Collection entries
[Start of section]
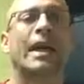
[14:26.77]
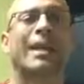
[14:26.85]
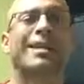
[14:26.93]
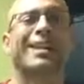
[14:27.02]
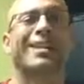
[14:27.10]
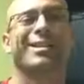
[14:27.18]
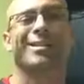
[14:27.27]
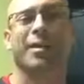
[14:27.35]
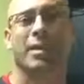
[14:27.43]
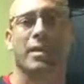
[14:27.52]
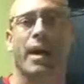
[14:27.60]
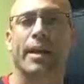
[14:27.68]
is that it's the
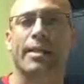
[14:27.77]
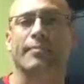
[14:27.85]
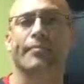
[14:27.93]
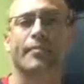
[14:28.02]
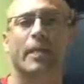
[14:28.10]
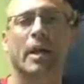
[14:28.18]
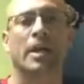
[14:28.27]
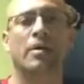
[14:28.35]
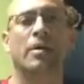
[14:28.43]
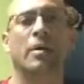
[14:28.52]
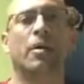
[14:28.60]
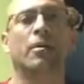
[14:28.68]
wrong size. And
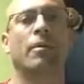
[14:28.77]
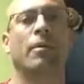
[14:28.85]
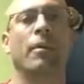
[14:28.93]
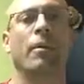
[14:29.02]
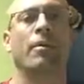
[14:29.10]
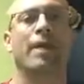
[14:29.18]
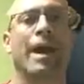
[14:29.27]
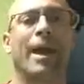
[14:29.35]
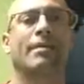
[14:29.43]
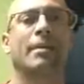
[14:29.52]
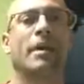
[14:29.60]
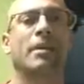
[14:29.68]
so, we
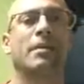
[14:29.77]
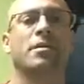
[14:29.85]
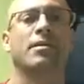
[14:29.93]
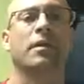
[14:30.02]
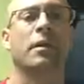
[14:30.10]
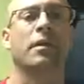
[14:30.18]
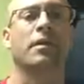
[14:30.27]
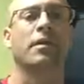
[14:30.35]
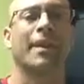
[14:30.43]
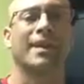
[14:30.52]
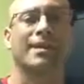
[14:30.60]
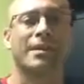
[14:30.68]
have to get those fitted the
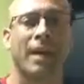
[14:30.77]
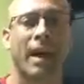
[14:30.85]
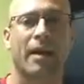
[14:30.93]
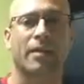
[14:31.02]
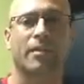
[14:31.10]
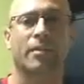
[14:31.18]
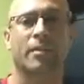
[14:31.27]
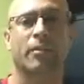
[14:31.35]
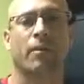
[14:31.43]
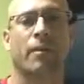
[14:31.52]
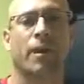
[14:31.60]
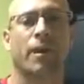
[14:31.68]
right size
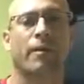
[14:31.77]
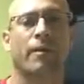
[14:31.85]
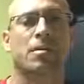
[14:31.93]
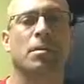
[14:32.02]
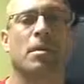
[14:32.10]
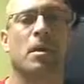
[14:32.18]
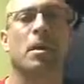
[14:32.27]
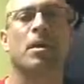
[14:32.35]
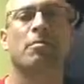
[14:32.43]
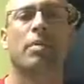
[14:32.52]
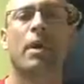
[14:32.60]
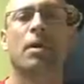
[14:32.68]
for the individual,
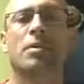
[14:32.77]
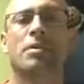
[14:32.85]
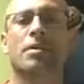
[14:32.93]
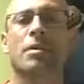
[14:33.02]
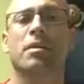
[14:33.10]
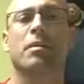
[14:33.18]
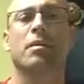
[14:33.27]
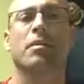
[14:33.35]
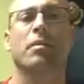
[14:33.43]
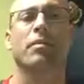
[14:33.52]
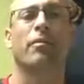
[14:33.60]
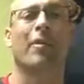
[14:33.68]
but
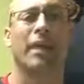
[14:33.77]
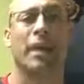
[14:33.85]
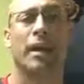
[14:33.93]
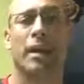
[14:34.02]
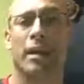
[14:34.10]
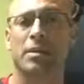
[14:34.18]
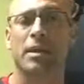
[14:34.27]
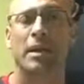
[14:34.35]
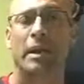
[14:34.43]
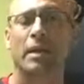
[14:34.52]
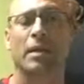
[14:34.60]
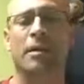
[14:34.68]
also for their
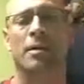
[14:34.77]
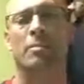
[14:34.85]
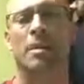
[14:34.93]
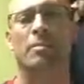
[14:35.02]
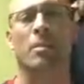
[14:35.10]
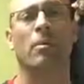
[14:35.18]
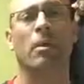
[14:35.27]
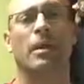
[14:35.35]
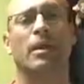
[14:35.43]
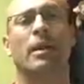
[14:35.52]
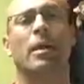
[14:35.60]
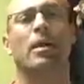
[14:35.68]
condition. As people
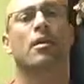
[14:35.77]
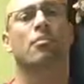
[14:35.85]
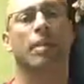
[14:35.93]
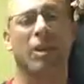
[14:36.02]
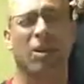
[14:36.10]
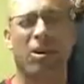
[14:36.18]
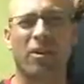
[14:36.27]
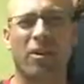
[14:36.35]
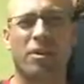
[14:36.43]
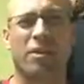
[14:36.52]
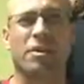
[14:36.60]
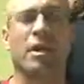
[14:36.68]
with big
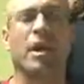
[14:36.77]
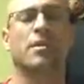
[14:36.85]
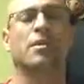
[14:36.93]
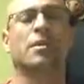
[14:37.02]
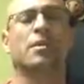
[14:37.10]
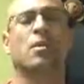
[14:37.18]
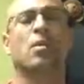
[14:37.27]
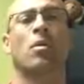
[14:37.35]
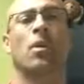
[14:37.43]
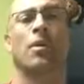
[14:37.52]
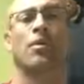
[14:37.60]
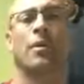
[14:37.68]
curvature changes
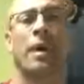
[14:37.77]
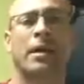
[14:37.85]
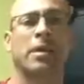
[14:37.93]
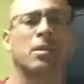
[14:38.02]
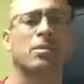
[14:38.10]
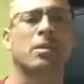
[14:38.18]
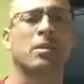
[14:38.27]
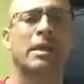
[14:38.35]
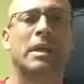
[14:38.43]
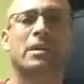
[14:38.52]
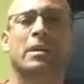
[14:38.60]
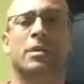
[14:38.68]
or arthritis or
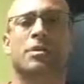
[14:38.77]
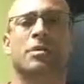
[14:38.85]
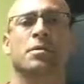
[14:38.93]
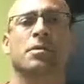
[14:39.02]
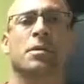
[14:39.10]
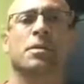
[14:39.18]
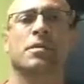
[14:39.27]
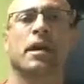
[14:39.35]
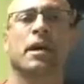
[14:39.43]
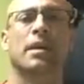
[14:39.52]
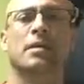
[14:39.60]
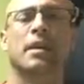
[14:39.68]
disc issues, those
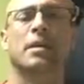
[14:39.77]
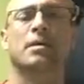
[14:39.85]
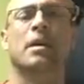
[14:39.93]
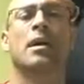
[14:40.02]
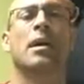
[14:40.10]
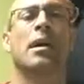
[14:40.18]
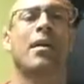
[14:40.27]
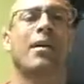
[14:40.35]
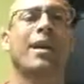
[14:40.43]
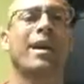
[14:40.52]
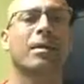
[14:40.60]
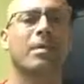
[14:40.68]
kind of things are
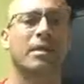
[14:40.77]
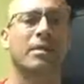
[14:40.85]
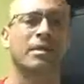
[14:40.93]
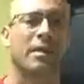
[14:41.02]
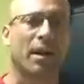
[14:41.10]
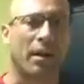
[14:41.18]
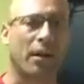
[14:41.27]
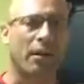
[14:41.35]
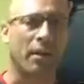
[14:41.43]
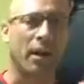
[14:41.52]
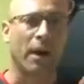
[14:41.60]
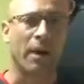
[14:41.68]
not going to be able to
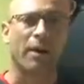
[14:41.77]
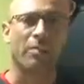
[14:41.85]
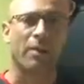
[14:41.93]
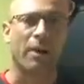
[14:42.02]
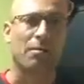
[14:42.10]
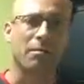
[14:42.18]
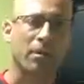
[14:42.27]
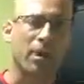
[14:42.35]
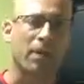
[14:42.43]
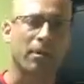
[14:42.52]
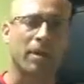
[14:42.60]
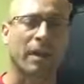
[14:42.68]
tolerate probably
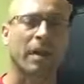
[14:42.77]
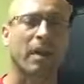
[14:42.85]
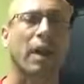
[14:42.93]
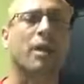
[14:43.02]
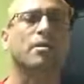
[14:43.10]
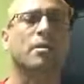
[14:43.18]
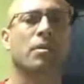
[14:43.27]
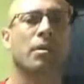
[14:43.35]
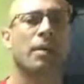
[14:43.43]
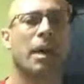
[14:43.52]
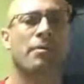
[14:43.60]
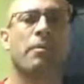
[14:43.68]
a really
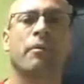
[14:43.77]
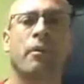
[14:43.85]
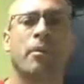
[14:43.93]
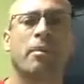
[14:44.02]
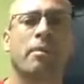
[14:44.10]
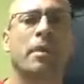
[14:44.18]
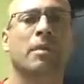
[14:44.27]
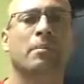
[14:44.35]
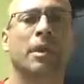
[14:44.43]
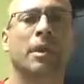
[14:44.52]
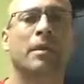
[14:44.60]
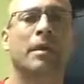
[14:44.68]
contoured type of orthopedic
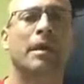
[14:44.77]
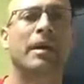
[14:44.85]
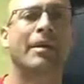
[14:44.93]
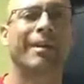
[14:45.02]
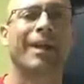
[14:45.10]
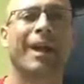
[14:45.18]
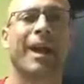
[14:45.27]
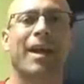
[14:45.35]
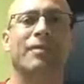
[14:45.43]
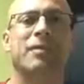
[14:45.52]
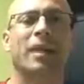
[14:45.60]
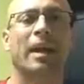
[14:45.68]
pillow. They're going to
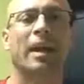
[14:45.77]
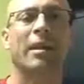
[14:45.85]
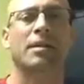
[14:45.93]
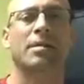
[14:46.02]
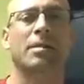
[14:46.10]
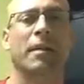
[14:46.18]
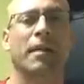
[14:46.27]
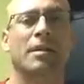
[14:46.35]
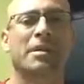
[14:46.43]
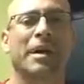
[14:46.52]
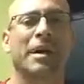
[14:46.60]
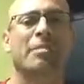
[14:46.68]
have to get into another
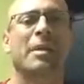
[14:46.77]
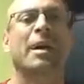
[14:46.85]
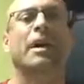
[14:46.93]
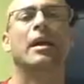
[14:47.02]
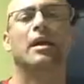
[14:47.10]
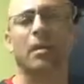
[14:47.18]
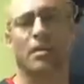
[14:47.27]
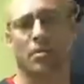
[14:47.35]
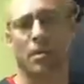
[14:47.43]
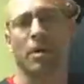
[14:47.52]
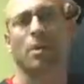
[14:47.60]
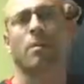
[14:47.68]
type, and that's
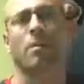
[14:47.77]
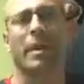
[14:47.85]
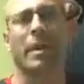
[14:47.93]
really where we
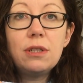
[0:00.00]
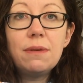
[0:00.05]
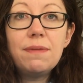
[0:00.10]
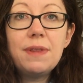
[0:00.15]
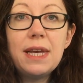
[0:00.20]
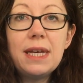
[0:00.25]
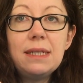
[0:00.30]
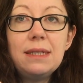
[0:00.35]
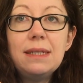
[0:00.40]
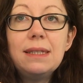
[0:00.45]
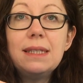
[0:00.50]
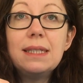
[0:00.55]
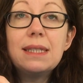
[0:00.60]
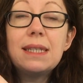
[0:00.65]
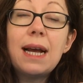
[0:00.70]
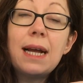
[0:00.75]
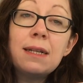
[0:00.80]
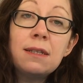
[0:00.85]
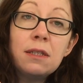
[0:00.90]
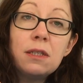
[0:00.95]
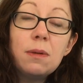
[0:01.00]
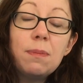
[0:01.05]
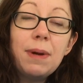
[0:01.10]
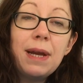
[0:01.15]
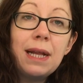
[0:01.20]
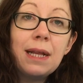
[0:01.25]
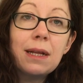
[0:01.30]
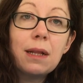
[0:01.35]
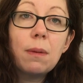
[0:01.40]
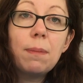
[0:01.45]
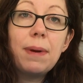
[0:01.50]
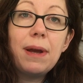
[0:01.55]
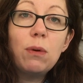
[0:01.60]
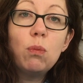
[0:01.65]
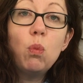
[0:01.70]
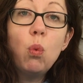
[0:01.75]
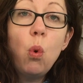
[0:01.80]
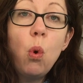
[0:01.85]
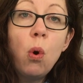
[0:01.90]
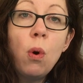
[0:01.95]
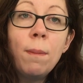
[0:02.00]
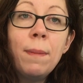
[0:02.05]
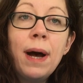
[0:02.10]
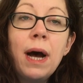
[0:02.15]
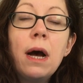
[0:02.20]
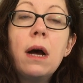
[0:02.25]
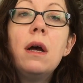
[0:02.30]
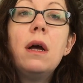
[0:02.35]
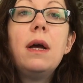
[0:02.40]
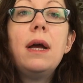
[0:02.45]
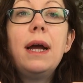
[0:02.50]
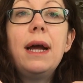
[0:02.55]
of this is it tends to be a little bit warmer.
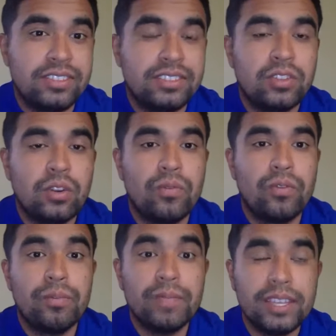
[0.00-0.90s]
So
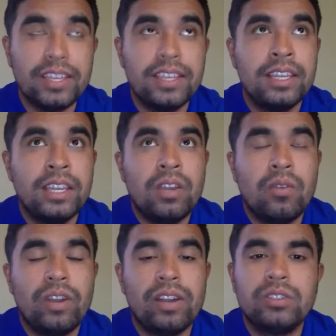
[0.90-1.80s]
for me,
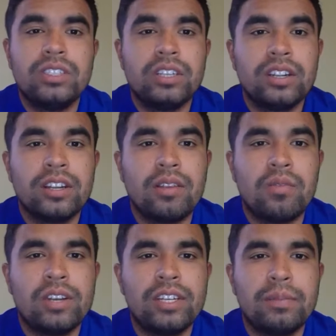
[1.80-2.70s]
when I was younger, I
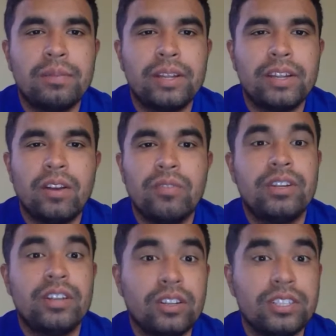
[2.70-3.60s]
wanted to play golf in
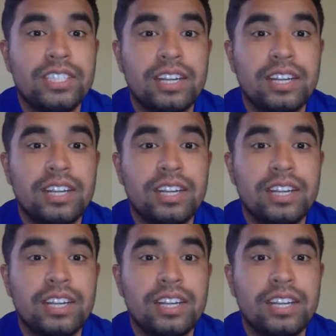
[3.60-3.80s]
college.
[End of section]
An exact copy of every record above is needed, with all pictures left out.

:: Task answer ::
[14:26.77]
[14:26.85]
[14:26.93]
[14:27.02]
[14:27.10]
[14:27.18]
[14:27.27]
[14:27.35]
[14:27.43]
[14:27.52]
[14:27.60]
[14:27.68]
is that it's the
[14:27.77]
[14:27.85]
[14:27.93]
[14:28.02]
[14:28.10]
[14:28.18]
[14:28.27]
[14:28.35]
[14:28.43]
[14:28.52]
[14:28.60]
[14:28.68]
wrong size. And
[14:28.77]
[14:28.85]
[14:28.93]
[14:29.02]
[14:29.10]
[14:29.18]
[14:29.27]
[14:29.35]
[14:29.43]
[14:29.52]
[14:29.60]
[14:29.68]
so, we
[14:29.77]
[14:29.85]
[14:29.93]
[14:30.02]
[14:30.10]
[14:30.18]
[14:30.27]
[14:30.35]
[14:30.43]
[14:30.52]
[14:30.60]
[14:30.68]
have to get those fitted the
[14:30.77]
[14:30.85]
[14:30.93]
[14:31.02]
[14:31.10]
[14:31.18]
[14:31.27]
[14:31.35]
[14:31.43]
[14:31.52]
[14:31.60]
[14:31.68]
right size
[14:31.77]
[14:31.85]
[14:31.93]
[14:32.02]
[14:32.10]
[14:32.18]
[14:32.27]
[14:32.35]
[14:32.43]
[14:32.52]
[14:32.60]
[14:32.68]
for the individual,
[14:32.77]
[14:32.85]
[14:32.93]
[14:33.02]
[14:33.10]
[14:33.18]
[14:33.27]
[14:33.35]
[14:33.43]
[14:33.52]
[14:33.60]
[14:33.68]
but
[14:33.77]
[14:33.85]
[14:33.93]
[14:34.02]
[14:34.10]
[14:34.18]
[14:34.27]
[14:34.35]
[14:34.43]
[14:34.52]
[14:34.60]
[14:34.68]
also for their
[14:34.77]
[14:34.85]
[14:34.93]
[14:35.02]
[14:35.10]
[14:35.18]
[14:35.27]
[14:35.35]
[14:35.43]
[14:35.52]
[14:35.60]
[14:35.68]
condition. As people
[14:35.77]
[14:35.85]
[14:35.93]
[14:36.02]
[14:36.10]
[14:36.18]
[14:36.27]
[14:36.35]
[14:36.43]
[14:36.52]
[14:36.60]
[14:36.68]
with big
[14:36.77]
[14:36.85]
[14:36.93]
[14:37.02]
[14:37.10]
[14:37.18]
[14:37.27]
[14:37.35]
[14:37.43]
[14:37.52]
[14:37.60]
[14:37.68]
curvature changes
[14:37.77]
[14:37.85]
[14:37.93]
[14:38.02]
[14:38.10]
[14:38.18]
[14:38.27]
[14:38.35]
[14:38.43]
[14:38.52]
[14:38.60]
[14:38.68]
or arthritis or
[14:38.77]
[14:38.85]
[14:38.93]
[14:39.02]
[14:39.10]
[14:39.18]
[14:39.27]
[14:39.35]
[14:39.43]
[14:39.52]
[14:39.60]
[14:39.68]
disc issues, those
[14:39.77]
[14:39.85]
[14:39.93]
[14:40.02]
[14:40.10]
[14:40.18]
[14:40.27]
[14:40.35]
[14:40.43]
[14:40.52]
[14:40.60]
[14:40.68]
kind of things are
[14:40.77]
[14:40.85]
[14:40.93]
[14:41.02]
[14:41.10]
[14:41.18]
[14:41.27]
[14:41.35]
[14:41.43]
[14:41.52]
[14:41.60]
[14:41.68]
not going to be able to
[14:41.77]
[14:41.85]
[14:41.93]
[14:42.02]
[14:42.10]
[14:42.18]
[14:42.27]
[14:42.35]
[14:42.43]
[14:42.52]
[14:42.60]
[14:42.68]
tolerate probably
[14:42.77]
[14:42.85]
[14:42.93]
[14:43.02]
[14:43.10]
[14:43.18]
[14:43.27]
[14:43.35]
[14:43.43]
[14:43.52]
[14:43.60]
[14:43.68]
a really
[14:43.77]
[14:43.85]
[14:43.93]
[14:44.02]
[14:44.10]
[14:44.18]
[14:44.27]
[14:44.35]
[14:44.43]
[14:44.52]
[14:44.60]
[14:44.68]
contoured type of orthopedic
[14:44.77]
[14:44.85]
[14:44.93]
[14:45.02]
[14:45.10]
[14:45.18]
[14:45.27]
[14:45.35]
[14:45.43]
[14:45.52]
[14:45.60]
[14:45.68]
pillow. They're going to
[14:45.77]
[14:45.85]
[14:45.93]
[14:46.02]
[14:46.10]
[14:46.18]
[14:46.27]
[14:46.35]
[14:46.43]
[14:46.52]
[14:46.60]
[14:46.68]
have to get into another
[14:46.77]
[14:46.85]
[14:46.93]
[14:47.02]
[14:47.10]
[14:47.18]
[14:47.27]
[14:47.35]
[14:47.43]
[14:47.52]
[14:47.60]
[14:47.68]
type, and that's
[14:47.77]
[14:47.85]
[14:47.93]
really where we
[0:00.00]
[0:00.05]
[0:00.10]
[0:00.15]
[0:00.20]
[0:00.25]
[0:00.30]
[0:00.35]
[0:00.40]
[0:00.45]
[0:00.50]
[0:00.55]
[0:00.60]
[0:00.65]
[0:00.70]
[0:00.75]
[0:00.80]
[0:00.85]
[0:00.90]
[0:00.95]
[0:01.00]
[0:01.05]
[0:01.10]
[0:01.15]
[0:01.20]
[0:01.25]
[0:01.30]
[0:01.35]
[0:01.40]
[0:01.45]
[0:01.50]
[0:01.55]
[0:01.60]
[0:01.65]
[0:01.70]
[0:01.75]
[0:01.80]
[0:01.85]
[0:01.90]
[0:01.95]
[0:02.00]
[0:02.05]
[0:02.10]
[0:02.15]
[0:02.20]
[0:02.25]
[0:02.30]
[0:02.35]
[0:02.40]
[0:02.45]
[0:02.50]
[0:02.55]
of this is it tends to be a little bit warmer.
[0.00-0.90s]
So
[0.90-1.80s]
for me,
[1.80-2.70s]
when I was younger, I
[2.70-3.60s]
wanted to play golf in
[3.60-3.80s]
college.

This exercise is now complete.